In an unlikely partnership, Carnegie is working with Italian oil and gas ‘supermajor’ Eni and NERA to develop a PV solution for the Blacktip Wellhead gas platform in the Timor Sea. Carnegie says that if successful PV could be adopted at other “high-risk offshore environments.”
The provision of renewables to reduce carbon emissions from oil and gas platforms may appear a double-edged sword for clean energy advocates. However, there is little doubting that the deep pockets and large energy demands make supplying the sector attractive.
The Federal Government, through NERA, is providing $200,000 in funding for the project, which will be matched by industry funding.

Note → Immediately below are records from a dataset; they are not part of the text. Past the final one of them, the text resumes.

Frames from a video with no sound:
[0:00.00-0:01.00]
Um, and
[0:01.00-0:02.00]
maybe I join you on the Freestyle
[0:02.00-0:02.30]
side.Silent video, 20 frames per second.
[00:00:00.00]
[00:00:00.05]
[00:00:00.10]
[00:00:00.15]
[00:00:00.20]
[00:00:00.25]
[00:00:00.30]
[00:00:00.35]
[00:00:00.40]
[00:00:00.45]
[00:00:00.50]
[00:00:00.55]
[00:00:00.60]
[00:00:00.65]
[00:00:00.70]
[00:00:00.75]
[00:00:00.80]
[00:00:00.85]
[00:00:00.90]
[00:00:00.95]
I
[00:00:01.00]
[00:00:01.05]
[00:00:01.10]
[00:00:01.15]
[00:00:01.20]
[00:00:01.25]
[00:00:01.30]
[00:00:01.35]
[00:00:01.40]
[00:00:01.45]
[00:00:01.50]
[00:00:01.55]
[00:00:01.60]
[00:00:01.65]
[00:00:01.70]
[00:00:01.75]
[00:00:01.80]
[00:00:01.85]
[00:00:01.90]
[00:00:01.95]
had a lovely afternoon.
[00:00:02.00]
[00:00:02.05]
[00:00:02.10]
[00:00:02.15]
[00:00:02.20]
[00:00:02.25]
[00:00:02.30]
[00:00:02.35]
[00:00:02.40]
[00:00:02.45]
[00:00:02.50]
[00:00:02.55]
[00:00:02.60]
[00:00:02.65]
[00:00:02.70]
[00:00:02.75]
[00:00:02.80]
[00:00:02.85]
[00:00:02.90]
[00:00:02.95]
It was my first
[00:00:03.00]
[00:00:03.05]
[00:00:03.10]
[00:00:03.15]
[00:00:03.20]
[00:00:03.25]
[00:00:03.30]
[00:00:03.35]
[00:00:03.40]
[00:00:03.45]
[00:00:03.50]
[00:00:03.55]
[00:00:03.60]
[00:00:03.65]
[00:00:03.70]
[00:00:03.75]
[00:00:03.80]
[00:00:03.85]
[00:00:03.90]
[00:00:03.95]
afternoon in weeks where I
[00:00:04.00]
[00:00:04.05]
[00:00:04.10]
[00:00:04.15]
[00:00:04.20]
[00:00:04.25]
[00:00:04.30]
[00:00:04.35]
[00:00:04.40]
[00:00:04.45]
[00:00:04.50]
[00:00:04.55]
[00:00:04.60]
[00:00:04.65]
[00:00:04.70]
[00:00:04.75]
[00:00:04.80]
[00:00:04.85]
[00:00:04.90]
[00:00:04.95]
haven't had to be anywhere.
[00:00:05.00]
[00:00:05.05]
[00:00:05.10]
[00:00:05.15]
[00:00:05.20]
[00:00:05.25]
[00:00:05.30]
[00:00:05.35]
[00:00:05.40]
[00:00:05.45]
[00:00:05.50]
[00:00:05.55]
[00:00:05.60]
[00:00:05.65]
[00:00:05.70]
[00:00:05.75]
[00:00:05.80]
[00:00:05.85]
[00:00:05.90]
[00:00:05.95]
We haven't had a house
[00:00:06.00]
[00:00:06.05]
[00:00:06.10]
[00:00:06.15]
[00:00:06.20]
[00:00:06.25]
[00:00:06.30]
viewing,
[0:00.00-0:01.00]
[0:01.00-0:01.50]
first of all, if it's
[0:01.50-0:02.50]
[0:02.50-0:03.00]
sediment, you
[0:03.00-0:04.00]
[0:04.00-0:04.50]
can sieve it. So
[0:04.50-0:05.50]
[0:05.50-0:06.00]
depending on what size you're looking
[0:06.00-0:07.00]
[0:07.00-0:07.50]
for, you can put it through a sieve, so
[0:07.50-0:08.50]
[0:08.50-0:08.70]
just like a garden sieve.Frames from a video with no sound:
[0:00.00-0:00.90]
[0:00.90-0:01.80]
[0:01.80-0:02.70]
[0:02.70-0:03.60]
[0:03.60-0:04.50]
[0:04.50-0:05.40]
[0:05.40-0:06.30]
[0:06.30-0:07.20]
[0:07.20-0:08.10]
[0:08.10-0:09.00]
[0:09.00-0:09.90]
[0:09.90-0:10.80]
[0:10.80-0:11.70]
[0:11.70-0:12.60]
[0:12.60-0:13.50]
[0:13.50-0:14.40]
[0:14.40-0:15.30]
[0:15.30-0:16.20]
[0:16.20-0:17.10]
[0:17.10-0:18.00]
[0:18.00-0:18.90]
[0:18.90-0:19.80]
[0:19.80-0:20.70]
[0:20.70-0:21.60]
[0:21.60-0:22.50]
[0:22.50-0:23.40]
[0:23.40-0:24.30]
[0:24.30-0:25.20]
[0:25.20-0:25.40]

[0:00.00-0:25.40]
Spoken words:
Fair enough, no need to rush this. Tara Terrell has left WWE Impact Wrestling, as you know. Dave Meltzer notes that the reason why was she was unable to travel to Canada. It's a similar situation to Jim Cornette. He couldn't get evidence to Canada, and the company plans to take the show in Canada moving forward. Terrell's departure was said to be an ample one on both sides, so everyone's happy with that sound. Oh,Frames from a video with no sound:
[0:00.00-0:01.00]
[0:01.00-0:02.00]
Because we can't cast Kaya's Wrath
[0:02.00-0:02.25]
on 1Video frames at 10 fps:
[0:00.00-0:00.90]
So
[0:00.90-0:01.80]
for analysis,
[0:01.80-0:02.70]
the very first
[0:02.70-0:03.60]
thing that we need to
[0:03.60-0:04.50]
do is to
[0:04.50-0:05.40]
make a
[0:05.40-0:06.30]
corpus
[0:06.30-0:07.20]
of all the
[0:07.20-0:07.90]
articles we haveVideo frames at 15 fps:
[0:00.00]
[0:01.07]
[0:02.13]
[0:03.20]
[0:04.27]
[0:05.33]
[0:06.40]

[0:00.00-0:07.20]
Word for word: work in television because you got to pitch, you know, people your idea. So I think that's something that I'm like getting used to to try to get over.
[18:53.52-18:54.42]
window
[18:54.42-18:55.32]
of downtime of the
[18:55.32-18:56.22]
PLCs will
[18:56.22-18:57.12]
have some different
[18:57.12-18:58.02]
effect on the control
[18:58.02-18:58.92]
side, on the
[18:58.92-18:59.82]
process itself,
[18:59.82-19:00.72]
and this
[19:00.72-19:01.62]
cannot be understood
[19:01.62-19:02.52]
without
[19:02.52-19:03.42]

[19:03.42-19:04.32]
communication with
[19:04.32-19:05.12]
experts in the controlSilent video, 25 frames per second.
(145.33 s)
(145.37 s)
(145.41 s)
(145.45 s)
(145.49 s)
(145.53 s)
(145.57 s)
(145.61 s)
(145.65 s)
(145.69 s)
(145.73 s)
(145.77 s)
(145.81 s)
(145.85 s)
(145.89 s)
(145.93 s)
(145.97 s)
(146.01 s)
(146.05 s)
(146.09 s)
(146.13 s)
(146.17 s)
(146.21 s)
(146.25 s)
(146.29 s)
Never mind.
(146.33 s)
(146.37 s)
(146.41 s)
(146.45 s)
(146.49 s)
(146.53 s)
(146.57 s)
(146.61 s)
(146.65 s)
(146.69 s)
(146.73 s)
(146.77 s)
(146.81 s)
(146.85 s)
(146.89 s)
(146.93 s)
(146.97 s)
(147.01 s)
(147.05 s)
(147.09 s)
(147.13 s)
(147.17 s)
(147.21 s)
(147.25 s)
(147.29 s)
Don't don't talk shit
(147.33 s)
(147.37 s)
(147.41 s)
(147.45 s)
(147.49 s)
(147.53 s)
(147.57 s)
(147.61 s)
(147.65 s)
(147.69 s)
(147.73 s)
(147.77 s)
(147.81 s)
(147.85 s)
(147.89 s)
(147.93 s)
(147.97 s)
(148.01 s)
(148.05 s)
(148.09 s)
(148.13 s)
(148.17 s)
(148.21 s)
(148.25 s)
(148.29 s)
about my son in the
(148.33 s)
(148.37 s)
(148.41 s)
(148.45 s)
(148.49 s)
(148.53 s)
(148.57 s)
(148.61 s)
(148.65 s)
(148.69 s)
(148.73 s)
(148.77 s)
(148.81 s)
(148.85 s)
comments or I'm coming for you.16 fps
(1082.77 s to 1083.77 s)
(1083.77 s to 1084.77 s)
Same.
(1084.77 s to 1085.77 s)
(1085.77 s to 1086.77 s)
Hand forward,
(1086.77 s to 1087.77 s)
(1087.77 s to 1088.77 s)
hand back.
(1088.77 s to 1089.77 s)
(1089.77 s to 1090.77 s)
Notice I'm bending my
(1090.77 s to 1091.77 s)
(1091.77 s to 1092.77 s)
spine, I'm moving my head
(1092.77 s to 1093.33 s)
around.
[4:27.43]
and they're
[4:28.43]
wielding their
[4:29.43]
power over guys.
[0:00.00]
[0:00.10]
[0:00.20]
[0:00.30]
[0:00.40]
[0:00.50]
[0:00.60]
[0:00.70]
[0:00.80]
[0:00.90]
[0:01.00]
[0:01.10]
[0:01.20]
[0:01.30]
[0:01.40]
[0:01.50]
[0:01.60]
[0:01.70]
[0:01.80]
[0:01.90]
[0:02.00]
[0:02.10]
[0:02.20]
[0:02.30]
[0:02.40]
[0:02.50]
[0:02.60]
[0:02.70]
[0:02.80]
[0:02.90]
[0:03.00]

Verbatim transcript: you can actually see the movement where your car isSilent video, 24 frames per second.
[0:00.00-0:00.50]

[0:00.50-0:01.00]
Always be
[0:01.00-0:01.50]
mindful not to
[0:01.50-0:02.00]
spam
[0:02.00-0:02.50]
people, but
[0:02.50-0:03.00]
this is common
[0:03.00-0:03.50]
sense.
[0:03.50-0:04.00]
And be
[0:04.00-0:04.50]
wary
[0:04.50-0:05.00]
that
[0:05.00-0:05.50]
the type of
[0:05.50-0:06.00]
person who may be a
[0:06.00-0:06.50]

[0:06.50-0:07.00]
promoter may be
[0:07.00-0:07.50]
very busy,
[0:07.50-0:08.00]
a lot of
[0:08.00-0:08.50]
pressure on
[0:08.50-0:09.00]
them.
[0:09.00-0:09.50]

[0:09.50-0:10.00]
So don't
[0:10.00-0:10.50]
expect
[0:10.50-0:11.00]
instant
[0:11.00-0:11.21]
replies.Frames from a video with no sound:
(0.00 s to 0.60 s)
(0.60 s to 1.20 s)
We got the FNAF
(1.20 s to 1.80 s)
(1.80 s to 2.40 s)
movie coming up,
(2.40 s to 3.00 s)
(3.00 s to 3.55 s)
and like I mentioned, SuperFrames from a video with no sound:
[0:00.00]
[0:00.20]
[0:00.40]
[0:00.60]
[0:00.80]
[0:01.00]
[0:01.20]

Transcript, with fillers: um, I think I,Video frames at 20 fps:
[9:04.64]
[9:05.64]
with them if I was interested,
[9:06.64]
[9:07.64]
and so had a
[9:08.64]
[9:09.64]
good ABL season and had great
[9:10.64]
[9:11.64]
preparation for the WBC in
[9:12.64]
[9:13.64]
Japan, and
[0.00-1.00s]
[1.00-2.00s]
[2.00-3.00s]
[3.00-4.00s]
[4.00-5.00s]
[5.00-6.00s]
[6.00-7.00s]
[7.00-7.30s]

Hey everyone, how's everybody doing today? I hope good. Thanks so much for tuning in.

“Until now, the use of traditional power generation has dominated offshore oil and gas facilities but this project demonstrates the possibilities and opportunities that can come from integrating renewable energy into offshore assets,” said NERA CEO Miranda Taylor in a statement.
The solar and battery system will aim to cut down on the number of ‘black starts’ the gas generators must undertake when powering the gas platform, and therefore reduce costs. It will also look to reduce the hours the ‘turbogenerators’ are required to power operations.
“We are seeing the range of applications for clean technologies extend further as their cost competitiveness and reliability continue to advance and are better understood by customers,” said Carnegie MD Michael Ottaviano. “Solar and battery systems are increasingly being considered for new applications, particularly in remote locations that are expensive and difficult to access.”
The project is not the first to deploy solar+storage to offshore oil and gas operations off the Australian coast. In December 2017, ABB announced that it was supplying a containerized PowerStore solution to the Goodwyn A platform off the WA coast. The system aimed not only to replace one of the gas turbines and reduce its gas consumption for electricity generation, but to replace a backup diesel generator.